Chasing the Pesky Ratio!

It seems like I did something really silly! I had to come up with some goals for 2018. I hate this time of year, I think everybody does. OK, what can I put down that is measurable and achievable? How about keeping the CDC6500 running more than 50% of the time? That might work. Oops, did I hit the send button?

“Hey, Daiyu: How do I tell what users have been on the machine?” Daiyu Hurst is my systems programmer, who lives Back East somewhere. If it is on the other side of Montana from Seattle, it is just “Back East” to me. She lives in one of those “I” states, Indiana, or Illinois, not Idaho, I know where that is. After a short pause, she found the appropriate incantations for me to utter, and we have a list of who was on the machine, and when they logged in. I had to use Perl to filter out those lines, but that was pretty easy.
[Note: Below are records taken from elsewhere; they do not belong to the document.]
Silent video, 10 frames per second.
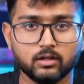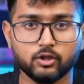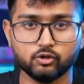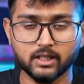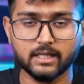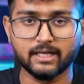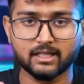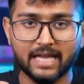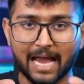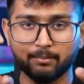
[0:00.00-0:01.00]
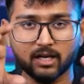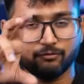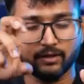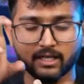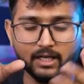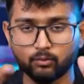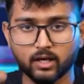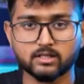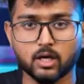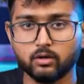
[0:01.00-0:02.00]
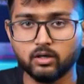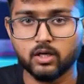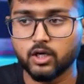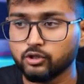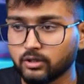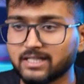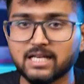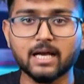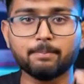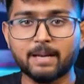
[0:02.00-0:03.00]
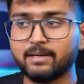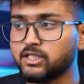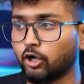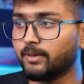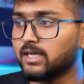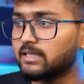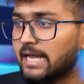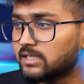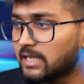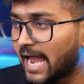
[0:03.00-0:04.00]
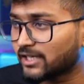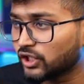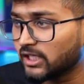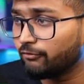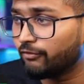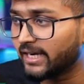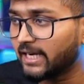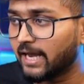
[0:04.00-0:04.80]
You see that camera flickering wala sound. So that's like a primary sound because that's actually very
What is all this other gobble-de-gook in this file:

 03.14.06.AAAI005T. UCCO, 4.096KCHS. 
 03.16.09.AAAI005T. UCCO, 4.096KCHS. 
 03.18.11.AAAI005T. UCCO, 4.096KCHS. 
 03.20.12.AAAI005T. UCCO, 4.096KCHSUCCO, 4.096KCHS. 
 05.00.30.SYSTEM S. ARSY, 1, 98/01/24.
 05.00.30.SYSTEM S. ADPM, 11, NSD.
 05.00.30.SYSTEM S. ADDR, 01, LCM, 40.
 05.00.44.SYSTEM S. SDCI, 46.603SECS.:
 05.00.44.SYSTEM S. SDCA, 0.032SECS.:
 07.32.30.SYSTEM S. ARSY, 1, 98/01/24.
 07.32.30.SYSTEM S. ADPM, 11, NSD.
 07.32.30.SYSTEM S. ADDR, 01, LCM, 40.
 07.33.07.AAAI005T. ABUN, BRUCE, LCM.:
 07.33.37.SYSTEM S. SDCI, 116.108SECS.:
 07.33.37.SYSTEM S. SDCA, 0.078SECS.:
 07.33.37.SYSTEM S. SDCM, 0.005KUNS.:
 07.33.37.SYSTEM S. SDMR, 0.004KUNS.:

The line with “ARSY” in it is when I booted the machine, at 5:00 this morning, from home. It crashed before I got in, and I booted it again at 7:32. Then we get to 7:33:07, and the “ABUN” line, where I login from telnet.

From the first few lines we can see that the machine appeared to still be running and putting things in its accounting log at 3:20, but it crashed before it could print a message about 3:22.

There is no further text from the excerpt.